Se dice en el barrio

Malabares en 60 segundos

Cuando niño, Román viajaba en sueños con las narraciones de su papá. Los abuelos murieron antes de que él naciera, pero le emocionaba que Cosme les hablara de ellos; decía que, en el circo, eran la atracción principal. “Román el Magnífico” era presentado con redobles de tambor; el público guardaba silencio ante ese valiente que recorría de lado a lado la cuerda floja, mientras lanzaba bastones encendidos y los obligaba a hacer círculos flamígeros o espadas metálicas que le obedecían como si fuesen sus brazos. Al final, el público enloquecía ante la “Voladora enigmática” (con antifaz negro en la cara); de cabeza, con los pies asentados en el cable que la elevaba, saltaba a un trapecio donde, recostada, hacía yoga en el viento y danzas árabes con música aérea. Aparte del tradicional número de los payasos, Román y la “Voladora” eran la atracción principal. Pero, una noche, ella cayó de las alturas y la tuvieron varios meses en un hospital y otros más en su casa. Una modesta indemnización permitió a la pareja retirarse al barrio, donde llevaron una vida anónima en su casa de adobe.

Allí nació Cosme. Ya grande, se enamoró de Alba, con la que tuvo tres niños. Cuando los padres de él murieron y, poco después, también su mujer, atendió a sus hijos, con las dificultades del caso.

Romancito, Alba y Susi (la menor) debían apoyar a su papá, al que una enfermedad congénita dejó impedido. Sin televisión que los enajenara, cada noche Cosme relataba a sus hijos su propia vida y la de los abuelos cirqueros; les enseñó los secretos del malabarismo que su padre le heredó. En los chicos crecía la admiración por los viejos, y el interés por los cirqueros. Hacían ejercicios y pruebas, a costa de ventanas y espejos rotos, caídas, moretones y raspones. Pensaron, con Cosme, que ya podrían seguir a los abuelos.

Un día, ante ellos, el papá soltó el llanto: no los podía mantener. Los chicos decidieron probar suerte. Román propuso que, así, cooperarían con la casa y rendirían homenaje a los abuelos, a quienes nunca conocieron, pero admiraban.

Buscaron una esquina muy transitada, donde un semáforo dirigía el paso de los autos y el rojo duraba 60 segundos. Lo habían estudiado, para medir el tiempo de sus malabares.

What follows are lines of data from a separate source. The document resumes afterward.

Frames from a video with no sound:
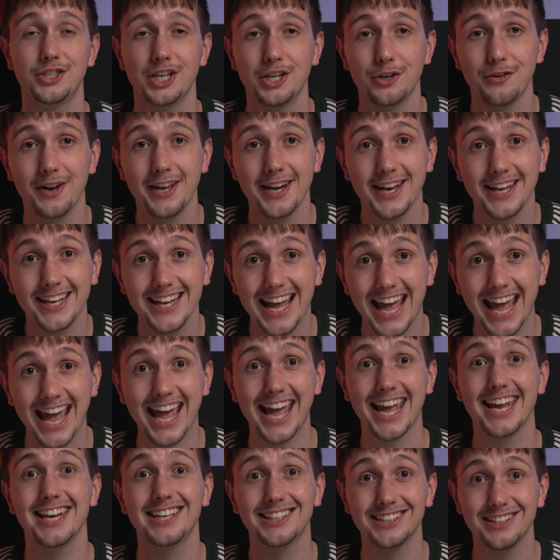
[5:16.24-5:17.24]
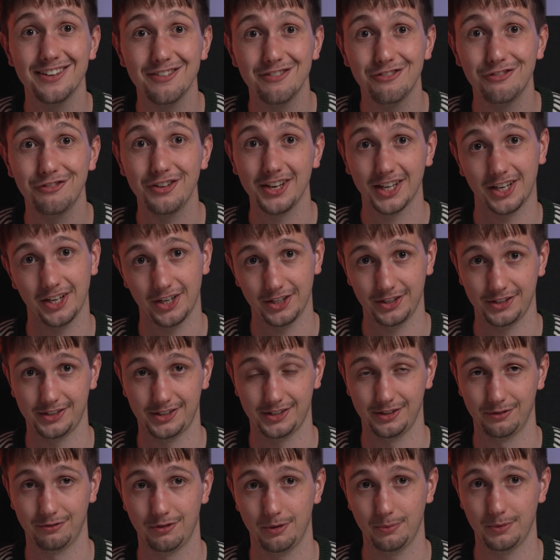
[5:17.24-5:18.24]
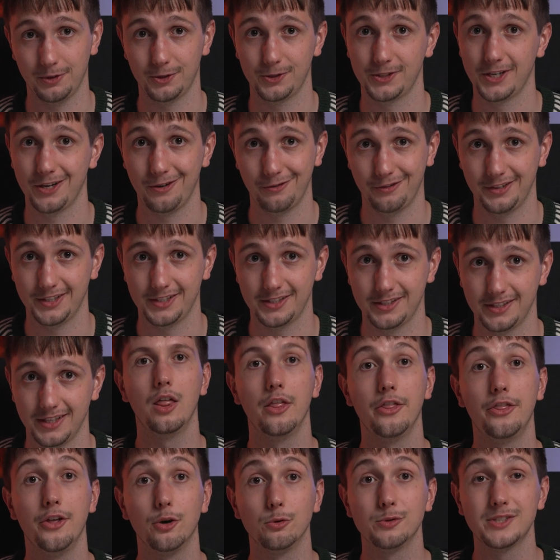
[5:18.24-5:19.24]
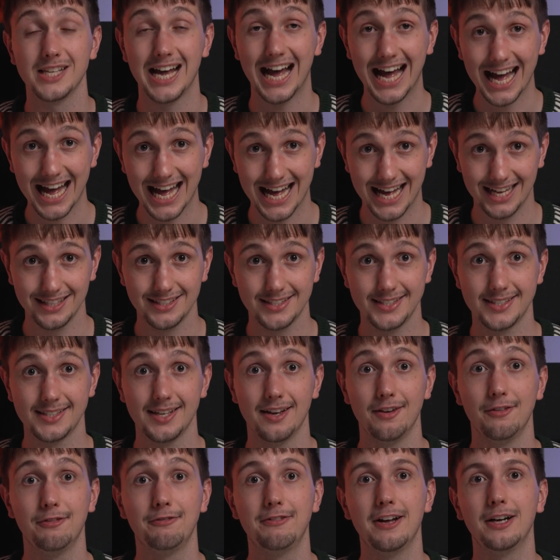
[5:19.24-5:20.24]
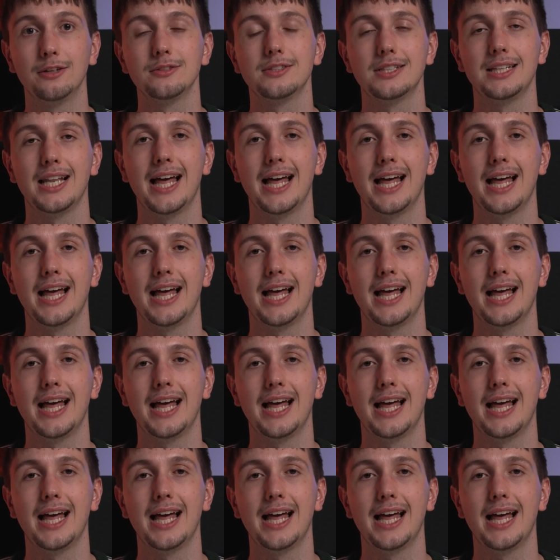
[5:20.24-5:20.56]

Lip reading: generating 8 figures from their service. Those ads felt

Román se colocó como poste; Alba subió a sus hombros; él, con manos como estribo, impulsó a Susi para que llegara con su hermana y trepara hasta arriba. Le pasaron cinco aros, con los que ella trazó varias artes en el viento frío y los revoloteó en sus manos. Con un silbato, Román marcaba el ritmo, para que Susi no perdiera el compás y los conductores se impresionaran, en menos de 60 segundos. Varios rojos después, dejaron los aros en la acera y Susi volvió a trepar a la cumbre, ahora con un hula; arriba lo hizo girar en la cintura, mientras que sus hermanos le arrimaban seis clavas con que mostraba sus habilidades. Unos se detuvieron para disfrutar los malabares, varios conductores permanecieron, ya con el semáforo en verde, hasta que los de atrás tocaron la bocina. Les arrojaron al piso algunas monedas, que los chicos recogieron para llegar, cansadísimos pero entusiasmados, en la noche, a su casa y narrar a Cosme sus aventuras. Él siempre los previno: “tengan cuidado”, decía, “hay gente mala onda que les echará el auto encima, les gritará que estorban o hasta querrá quitarles el dinero”.

En otra ocasión, unos muchachos le gritaron, agitados. “¡Señor, señor! Unos policías se llevaron a sus hijos”. “¡Llévenme!”, les exigió; la voz se le ahogaba en la garganta. En la delegación, un funcionario dijo que tenían un acta administrativa, por dos razones: la primera, porque no tenían permiso para trabajar en la calle; la segunda, porque una menor de edad (Susi) andaba entre los autos, expuesta a ser atropellada o raptada. El papá explicó al delegado que no pedirían el permiso de la autoridad, porque sus hijos sólo salían de vez en cuando, para ayudarse en los gastos escolares; si no los querían allí, deberían darles una beca por todo el tiempo de estudios; el responsable del despacho intercambió con sus colegas, en otros escritorios, miradas de desconcierto: ni las autoridades municipales ni las estatales becarían a los jóvenes. Respecto de la menor trabajando en la calle, Cosme dio su palabra de que no lo volverían a hacer. Después de dos horas, los dejaron ir a su casa, sin más consecuencias.

Desde entonces, Susi fue sustituida por una muchacha, de cuerpo más menudo y delgado, amiga de la familia, que sabía hacer malabares muy novedosos, y ya era mayor de edad.